Le tribunal administratif de Guyane a examiné jeudi un recours collectif déposé par plusieurs associations contre l'Etat, qui dénonce des "carences fautives" des autorités dans la lutte contre l'exploitation aurifère illégale, un fléau aux impacts environnementaux, sanitaires et sociaux désastreux.
Déposé en 2024 par six associations, ce recours estime que l'Etat n'a pas pris les mesures nécessaires pour prévenir les atteintes à l'environnement, protéger la santé des populations et mettre fin aux activités illégales des orpailleurs clandestins.
« L'Etat a failli dans ses obligations, notamment définies par la charte de l'environnement, à valeur constitutionnelle, qui garantit le droit à vivre dans un environnement sain», a souligné à l'audience Me Megan Seube, avocate des requérants.
Ces derniers demandent notamment la reconnaissance d'un préjudice écologique, une requête inédite dans ce territoire pourtant touché depuis plusieurs décennies par l'orpaillage illégal, principalement mené par des ressortissants du Suriname et du Brésil voisins.
Cette exploitation aurifère est responsable de la destruction de 150 hectares de forêt et de 100 km de cours d'eau chaque année; depuis 2003, plus de 3.600 kilomètres de rivières ont été détruits en Guyane, soit l'équivalent de sept fois la Garonne, selon un rapport parlementaire.
«On veut simplement revivre la vie d'avant», a déclaré à l'AFP Michel Aloïké, chef coutumier du village Taluen.

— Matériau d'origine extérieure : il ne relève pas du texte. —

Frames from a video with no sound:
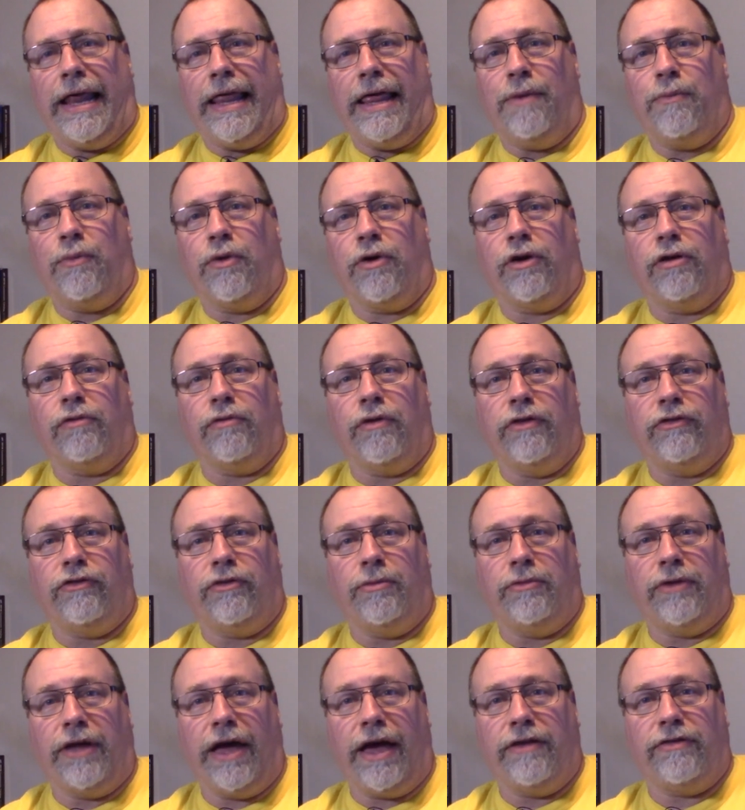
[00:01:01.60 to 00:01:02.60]
then we're going to run
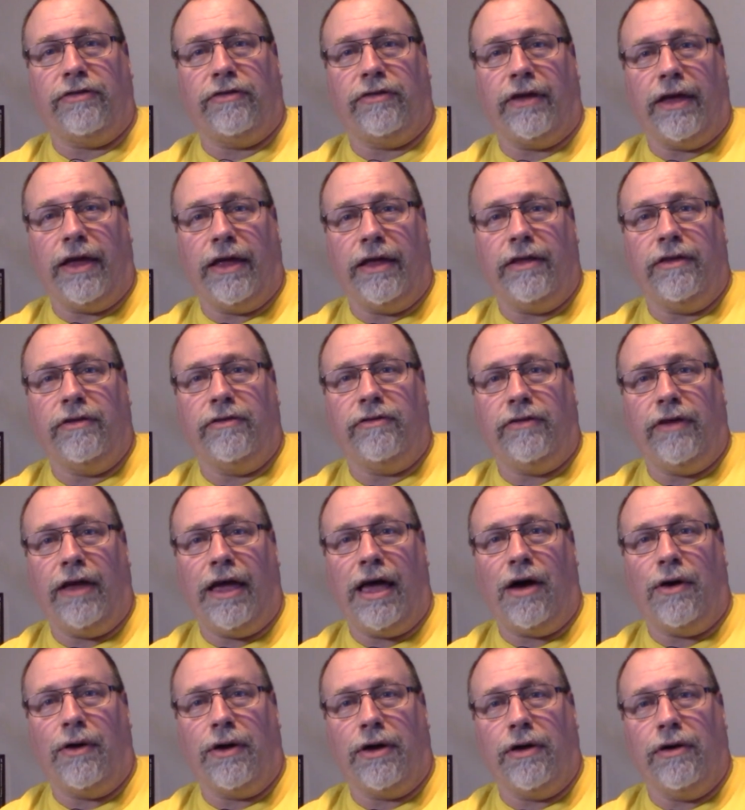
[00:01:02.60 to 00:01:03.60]
some tests and see
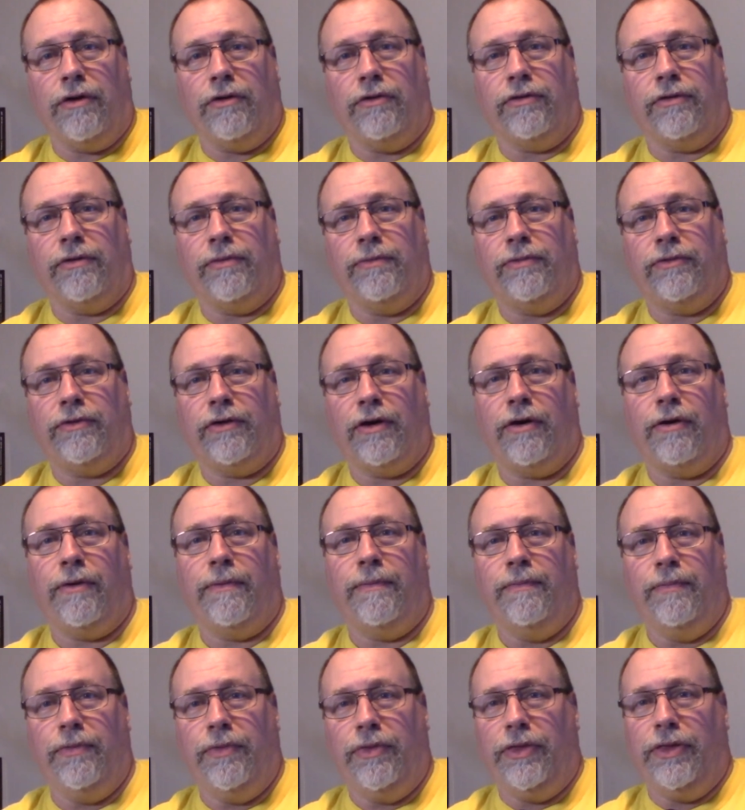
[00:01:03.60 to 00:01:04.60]
how it goes. So
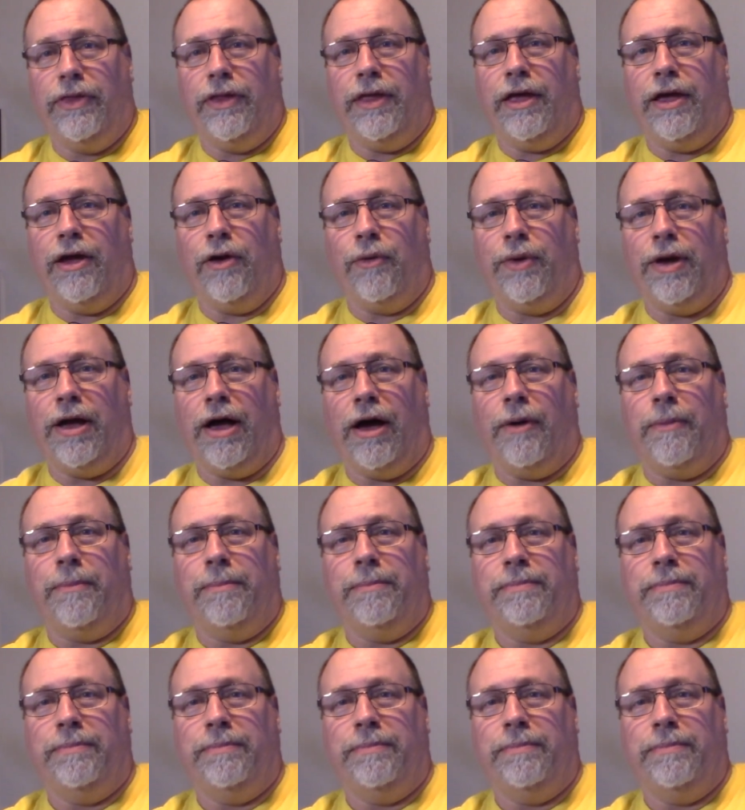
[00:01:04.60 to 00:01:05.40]
here we go.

A cause de l'imprégnation au mercure, utilisé massivement par les orpailleurs clandestins bien qu'interdit en Guyane depuis 2006, «nos enfants sont sourds et muets, ont des retards de développement physique et intellectuel», déplore ce requérant.
Mise en cause, la préfecture de Guyane estime, au contraire, déployer des moyens considérables pour lutter contre ce fléau. Quelque 280 gendarmes et militaires sont mobilisés quotidiennement et plus de 1.000 patrouilles sont effectuées chaque année dans le cadre de l'opération Harpie, lancée en 2008 et dotée de 70 millions d'euros par an.
«L'Etat déploie des moyens pour que la situation ne soit pas hors de contrôle», a souligné le rapporteur public du tribunal administratif avant de conclure au rejet des requêtes, estimant que l'Etat «est soumis à une obligation de moyens et non de résultats».
Le tribunal a indiqué qu'il rendra sa décision «dans quatre semaines», sans préciser de date exacte.